WebFilter urlPatterns ignored
I have read numerous examples though I seem to have an 'exact' copy of them, so I cannot figure out why my filter will execute when I navigate to /login instead of /restricted/*.
I have tried both annotations (as in the example below) and XML to define the WebFilter.
The Webfilter
@WebFilter(filterName = "AuthenticationFilter", servletNames = { "Faces Servlet" }, urlPatterns = { "/restricted/*" } )
public class AuthenticationFilter implements Filter {
@Inject
private SessionManager sessionManager;
@Override
public void doFilter(ServletRequest request, ServletResponse response,
FilterChain chain) throws IOException, ServletException {
System.out.println("Active AuthenticationFilter");
if (sessionManager.getUser() == null) {
((HttpServletResponse) response).sendRedirect("/login");
}
else {
chain.doFilter(request, response);
}
}
@Override
public void init(FilterConfig filterConfig) throws ServletException {
}
@Override
public void destroy() {
}
}
web.xml
<servlet>
<servlet-name>Faces Servlet</servlet-name>
<servlet-class>javax.faces.webapp.FacesServlet</servlet-class>
<load-on-startup>1</load-on-startup>
</servlet>
<servlet-mapping>
<servlet-name>Faces Servlet</servlet-name>
<url-pattern>*.xhtml</url-pattern>
</servlet-mapping>
<filter>
<filter-name>Pretty Filter</filter-name>
<filter-class>com.ocpsoft.pretty.PrettyFilter</filter-class>
<async-supported>true</async-supported>
</filter>
<filter-mapping>
<filter-name>Pretty Filter</filter-name>
<url-pattern>/*</url-pattern>
<dispatcher>FORWARD</dispatcher>
<dispatcher>REQUEST</dispatcher>
<dispatcher>ERROR</dispatcher>
<dispatcher>ASYNC</dispatcher>
</filter-mapping>
<filter>
<filter-name>NoCacheFilter</filter-name>
<filter-class>filter.NoCacheFilter</filter-class>
</filter>
<filter-mapping>
<filter-name>NoCacheFilter</filter-name>
<servlet-name>Faces Servlet</servlet-name>
<url-pattern>/*</url-pattern>
</filter-mapping>
<filter>
<filter-name>AuthenticationFilter</filter-name>
<filter-class>filter.AuthenticationFilter</filter-class>
</filter>
<filter-mapping>
<filter-name>AuthenticationFilter</filter-name>
<servlet-name>Faces Servlet</servlet-name>
<url-pattern>/restricted/*</url-pattern>
</filter-mapping>
Note
Even though the filter is defined in both files, I can assure I am not using both notations at the same time. For the sake of testing and reviewing I however did post them both.

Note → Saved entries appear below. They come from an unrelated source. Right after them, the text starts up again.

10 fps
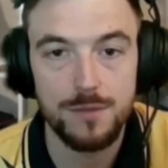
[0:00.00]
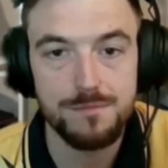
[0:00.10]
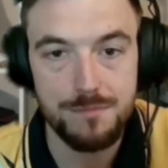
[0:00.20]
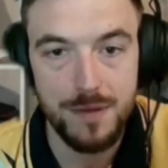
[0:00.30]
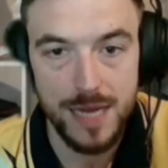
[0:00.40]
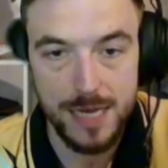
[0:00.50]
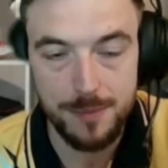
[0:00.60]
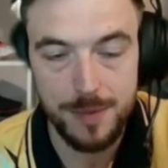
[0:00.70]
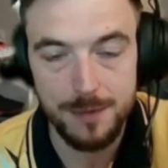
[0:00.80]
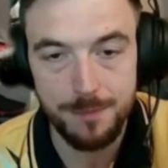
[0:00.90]

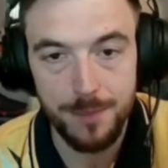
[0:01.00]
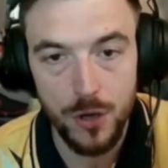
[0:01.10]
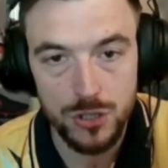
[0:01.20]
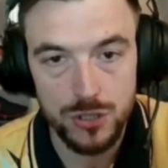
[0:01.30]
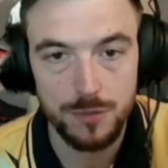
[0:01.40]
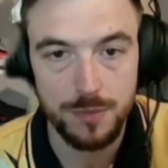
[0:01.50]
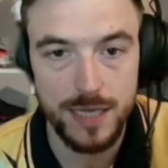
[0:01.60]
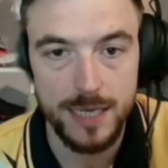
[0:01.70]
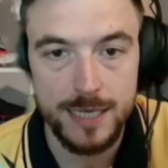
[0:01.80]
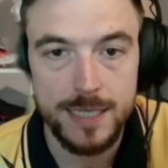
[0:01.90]
maybe,
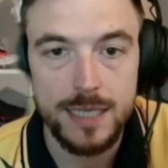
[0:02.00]
possibly,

I am new to the use of webfilters, and could not find much about using multiple filters. But what I did read, you can use multiple and they will execute in the order you defined them in web.xml.
Question
Does anyone have a clue as to why my filter will execute on pages as /login too?

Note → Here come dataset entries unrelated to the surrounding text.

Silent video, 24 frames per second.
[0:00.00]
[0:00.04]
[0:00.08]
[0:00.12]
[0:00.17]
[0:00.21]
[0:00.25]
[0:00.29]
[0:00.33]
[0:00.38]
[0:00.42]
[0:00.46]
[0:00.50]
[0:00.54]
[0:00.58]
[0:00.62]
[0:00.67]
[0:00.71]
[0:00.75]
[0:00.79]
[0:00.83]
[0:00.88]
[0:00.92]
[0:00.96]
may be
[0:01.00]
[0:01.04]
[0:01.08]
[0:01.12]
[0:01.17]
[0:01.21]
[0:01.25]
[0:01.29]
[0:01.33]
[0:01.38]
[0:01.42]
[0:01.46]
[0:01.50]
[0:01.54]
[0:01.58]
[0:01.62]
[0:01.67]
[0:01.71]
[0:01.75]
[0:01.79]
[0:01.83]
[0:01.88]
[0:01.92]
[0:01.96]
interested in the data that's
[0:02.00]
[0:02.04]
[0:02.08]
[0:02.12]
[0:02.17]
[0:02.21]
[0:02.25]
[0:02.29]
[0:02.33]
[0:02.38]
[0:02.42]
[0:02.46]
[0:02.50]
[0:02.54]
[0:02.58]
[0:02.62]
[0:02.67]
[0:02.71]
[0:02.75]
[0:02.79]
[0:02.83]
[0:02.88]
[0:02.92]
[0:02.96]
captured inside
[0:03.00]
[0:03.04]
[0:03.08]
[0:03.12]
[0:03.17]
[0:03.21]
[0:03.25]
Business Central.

The app is running on Glassfish 3.1.2.
Answer
The <filter-mapping> matching conditions are not inclusive, they are exclusive.
With the following mapping
<filter-mapping>
<filter-name>AuthenticationFilter</filter-name>
<servlet-name>Faces Servlet</servlet-name>
<url-pattern>/restricted/*</url-pattern>
</filter-mapping>
you're basically instructing that the filter should be invoked whenever the FacesServlet is to be invoked or whenever the URL pattern matches /restricted/*.
This is not an "and" condition as you seemed to expect. Just remove the <servlet-name> entry.
The proper @WebFilter declaration would then be
@WebFilter("/restricted/*")
assuming that you don't need a <filter-mapping> (if the order is irrelevant, for example).